The wife Mr. Downs wanted was one who would cook his meals, mend his socks and nod her head when he voiced an opinion. If he'd asked, I could have told him I was not that one. He'd never bothered to ask in my kitchen. He was not asking now over the counter. He was telling me.
"Now that we've got a new doctor, it's time we settled your future." His expression radiated confident expectation. "My roses will be blooming mighty soon." He looked as if he were going to cover my hand, resting on the flour sack, with his thick, pale one. I dropped my gaze and casually tucked the flour sack in my basket under the plate of cookies.
Fortunately, at that moment Henry staggered out of the back with the pickle barrel. I managed to escape while Mr. Downs was instructing him where to put it.
I was nearly home when I spotted an unfamiliar young man in a trim, dark suit sitting in my porch swing. I slowed with cautious curiosity. As I turned in at my front gate, he straightened out of the swing and met me on the dirt path. His dark hair and waxed mustache were as neat as his suit. He tipped his black top hat.
"Miss Rutledge?"
I nodded.
"Jeremy Alcott, of Alcott and Alcott of Boston." He pulled a business card from his waistcoat pocket and held it out. "Our law firm represents the Boston office of the Star Line Shipping and Trading Company owned by your great uncle, Reid Rutledge of Bristol, England. We've received instructions from your great aunt concerning you. I have a letter from her that should clarify everything."
"Aunt Elizabeth?"
My grip on the wicker basket handle tightened as I stared at this representative of a virtual stranger. Although I'd written in late March to inform her of Father's death, I hadn't expected to receive an answer so soon - and certainly not in this manner.
I reluctantly took the card and stood fingering it.

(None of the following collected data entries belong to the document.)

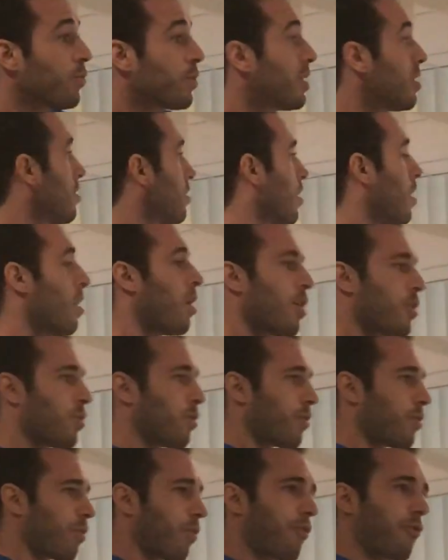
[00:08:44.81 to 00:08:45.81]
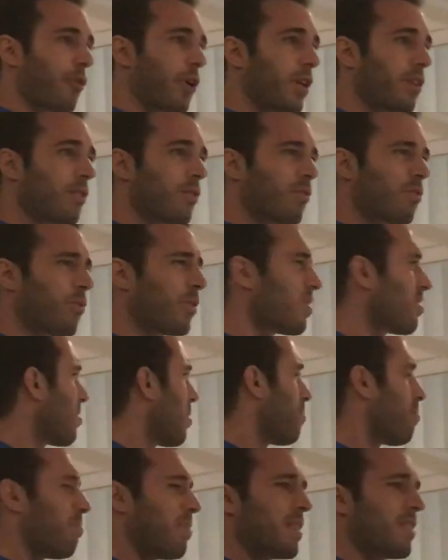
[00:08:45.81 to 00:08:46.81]
We see your friend doing
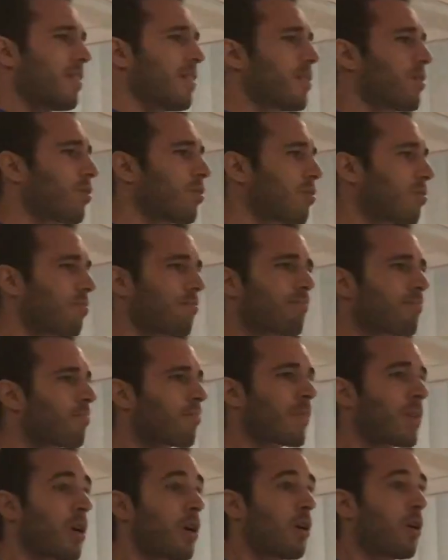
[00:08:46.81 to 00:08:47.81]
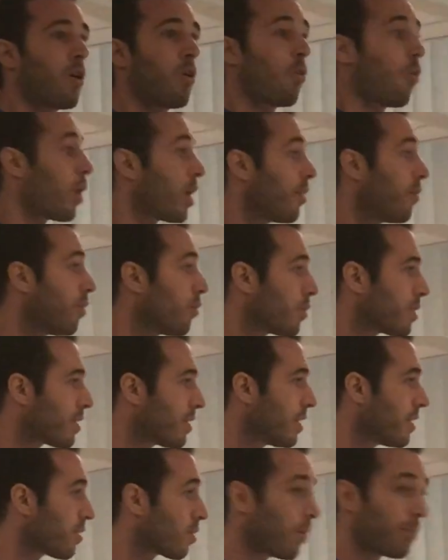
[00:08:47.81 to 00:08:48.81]
some business or whatever we
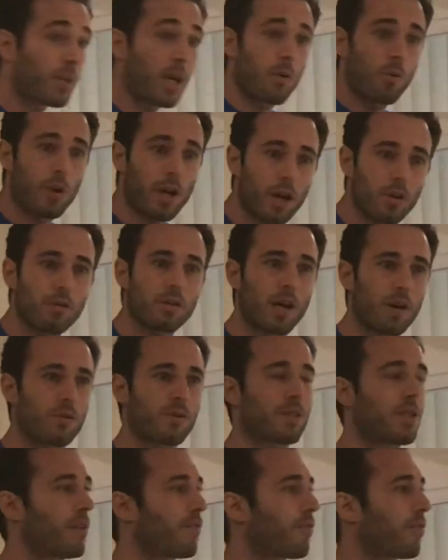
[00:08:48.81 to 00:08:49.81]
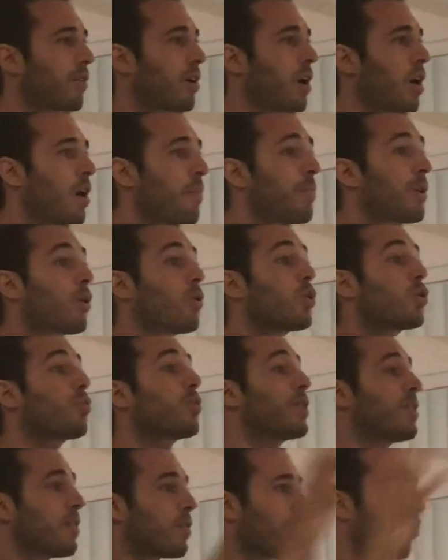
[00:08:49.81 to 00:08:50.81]
see. Sometimes we are not ourselves because
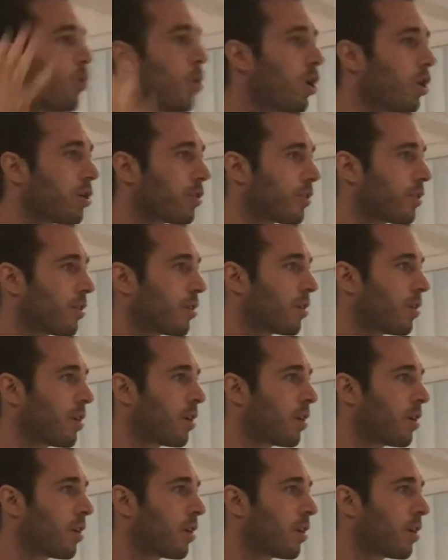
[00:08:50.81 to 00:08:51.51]
we see the world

"Which Alcott are you?" I asked, temporizing.
"Actually neither, yet," he said with a disarming smile. “The first Alcott is my father, the second my uncle. If I could give you the letter...."
He was expecting to be invited in. I still hesitated. It was as if Father were standing at my shoulder, and he would not have welcomed him.
He'd never forgiven my English grandfather for deserting the family when Father was a child. Obviously his feelings had spilled over to Grandfather's family. Why else had he hidden Aunt Elizabeth's letter from me? I'd only learned of it, and of my great aunt, when I'd gone through Father's papers after his death.
Mr. Alcott was studying me.
"If another time would be more convenient.... I've taken a room in the boarding house."
But Father was no longer here.
"No, now will be fine. Please come in."